Sam Coronado (October 19, 1946 – November 11, 2013) was a Mexican-American artist, educator, and activist known for his contributions to the Chicano art movement, especially through his work in printmaking. He founded the Serie Project, a non-profit organization aimed at providing emerging and underrepresented artists access to printmaking, and Coronado Studio, a print studio in Austin, Texas. Coronado's work and advocacy significantly advanced Latino representation in the American art world.

== Early life and education ==
Sam Coronado was born in Ennis, Texas, on October 19, 1946. Raised in a working-class Mexican-American family, he experienced firsthand the racial and social disparities that influenced much of his later work. Coronado’s experiences during the Vietnam War, where he served in the U.S. Army, deepened his awareness of social issues and the need for representation of marginalized communities.

Upon returning to the United States, Coronado pursued a career in art, studying at the University of Texas at Austin and the School of the Art Institute of Chicago. His education at these institutions gave him both technical expertise and a platform to explore the growing Chicano civil rights movement. He was deeply influenced by his heritage, as well as his commitment to social justice, which became central themes in his career as an artist and educator.

== Career and artistic contributions ==
Coronado began his career as a commercial artist, but quickly shifted to fine art, using screen printing as his primary medium. In 1993, he founded Coronado Studio in Austin, Texas, which would later give rise to his most significant project: The Serie Project. The Serie Project, also founded in 1993, was a non-profit initiative providing artists—particularly those from underrepresented backgrounds—free access to screen printing facilities. Each artist had the opportunity to create a limited-edition print with guidance from Coronado and his team. Over the course of two decades, the Serie Project produced more than 250 prints, promoting the work of Chicano, Latino, and other minority artists.

The goal of the Serie Project was not only to elevate underrepresented voices but also to make art accessible and affordable to wider audiences. Coronado’s emphasis on community-building through art helped shape the careers of many Latino artists and influenced broader efforts to create equitable representation within the art world.

In addition to his printmaking, Coronado was a passionate educator, teaching art at Austin Community College, where he worked to cultivate the next generation of artists. His mentorship of students and emerging artists helped ensure that the values of inclusivity, cultural pride, and community remained central to his legacy.

=== Style and themes ===
Coronado’s artistic style is closely tied to the Chicano art movement, blending Mexican-American cultural imagery with contemporary themes of identity, social justice, and immigration. He was known for his use of bright colors and bold graphic elements, often drawing from Mexican folk art and indigenous motifs. His screen prints depicted themes of biculturalism, family, and resistance, reflecting his own personal experiences as well as the broader struggles of the Latino community in the United States.

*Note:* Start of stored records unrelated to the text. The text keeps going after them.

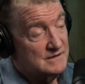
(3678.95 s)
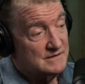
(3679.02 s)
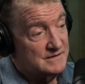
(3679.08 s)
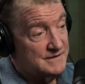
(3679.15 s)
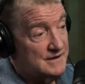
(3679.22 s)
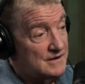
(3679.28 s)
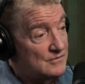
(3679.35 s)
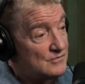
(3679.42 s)

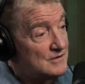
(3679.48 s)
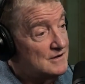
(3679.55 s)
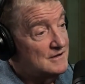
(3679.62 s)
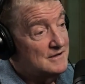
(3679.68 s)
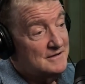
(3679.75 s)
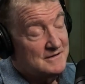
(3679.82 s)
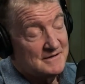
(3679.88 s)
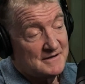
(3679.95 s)
You
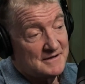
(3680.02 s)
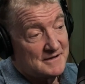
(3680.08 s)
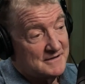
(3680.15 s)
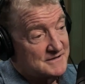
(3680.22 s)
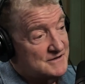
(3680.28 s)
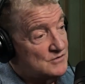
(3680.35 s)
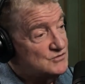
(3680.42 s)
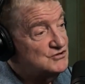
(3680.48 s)

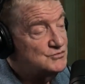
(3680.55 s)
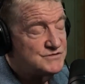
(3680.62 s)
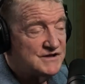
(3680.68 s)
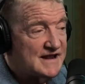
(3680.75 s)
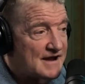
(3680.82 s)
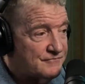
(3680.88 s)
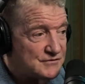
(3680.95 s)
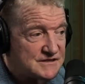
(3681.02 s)
did
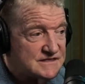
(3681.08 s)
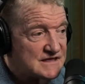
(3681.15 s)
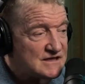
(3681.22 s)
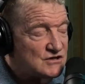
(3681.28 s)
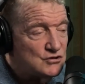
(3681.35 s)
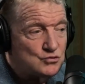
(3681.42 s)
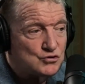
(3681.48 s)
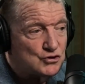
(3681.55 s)
everything
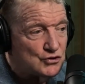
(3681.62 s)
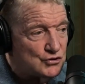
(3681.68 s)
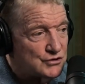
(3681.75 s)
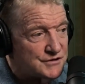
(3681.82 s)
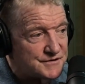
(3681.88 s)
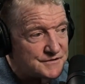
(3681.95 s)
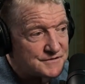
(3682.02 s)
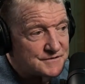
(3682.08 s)
you
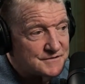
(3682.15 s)
could.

His participation in exhibitions like “Chicano Graphics: Quinceañera Re-visited” at the Smithsonian American Art Museum highlights the importance of his work within the broader narrative of Chicano art and the Latinx experience in America.

== Personal life ==
Sam Coronado was not only a celebrated artist but also a devoted husband and father. He balanced his artistic career with a commitment to family and community, always advocating for those whose voices had been marginalized. His personal life mirrored his professional philosophy: art as a tool for community building, education, and empowerment.

== Legacy ==
Sam Coronado died on November 11, 2013, in Austin, Texas, but his impact continues to resonate in the art community. His work is featured in the permanent collections of major institutions, including the Smithsonian American Art Museum and the Mexic-Arte Museum in Austin. His efforts in founding the Serie Project are celebrated for providing opportunities to minority artists, and the prints produced through this initiative are seen as pivotal in promoting Latino art.

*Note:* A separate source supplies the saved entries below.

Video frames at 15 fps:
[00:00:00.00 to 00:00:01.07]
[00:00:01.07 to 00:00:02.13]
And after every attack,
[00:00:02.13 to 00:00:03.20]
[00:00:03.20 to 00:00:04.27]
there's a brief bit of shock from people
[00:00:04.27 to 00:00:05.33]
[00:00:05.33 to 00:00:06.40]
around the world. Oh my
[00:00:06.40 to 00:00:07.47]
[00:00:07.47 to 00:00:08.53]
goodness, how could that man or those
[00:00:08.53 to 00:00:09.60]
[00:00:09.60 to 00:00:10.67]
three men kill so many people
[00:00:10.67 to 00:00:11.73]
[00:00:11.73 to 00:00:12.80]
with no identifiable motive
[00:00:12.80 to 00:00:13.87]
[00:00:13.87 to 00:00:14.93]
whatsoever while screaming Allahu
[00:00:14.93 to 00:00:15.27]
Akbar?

The Austin Convention Center houses a large collection of his works, including Corazón, an iconic mural that symbolizes the unity and strength of the Latino community. In February 16, 2016, the gallery at the Emma. S. Barrientos Mexican American Cultural Center was renamed in his honor. His contributions to art and education have been honored by institutions such as Austin Community College, which reflects on his role in “Cultivating Community through Art”—a legacy that lives on in both the local art scene and nationally.

=== Exhibitions and public collections ===
- Smithsonian American Art Museum, Washington, D.C.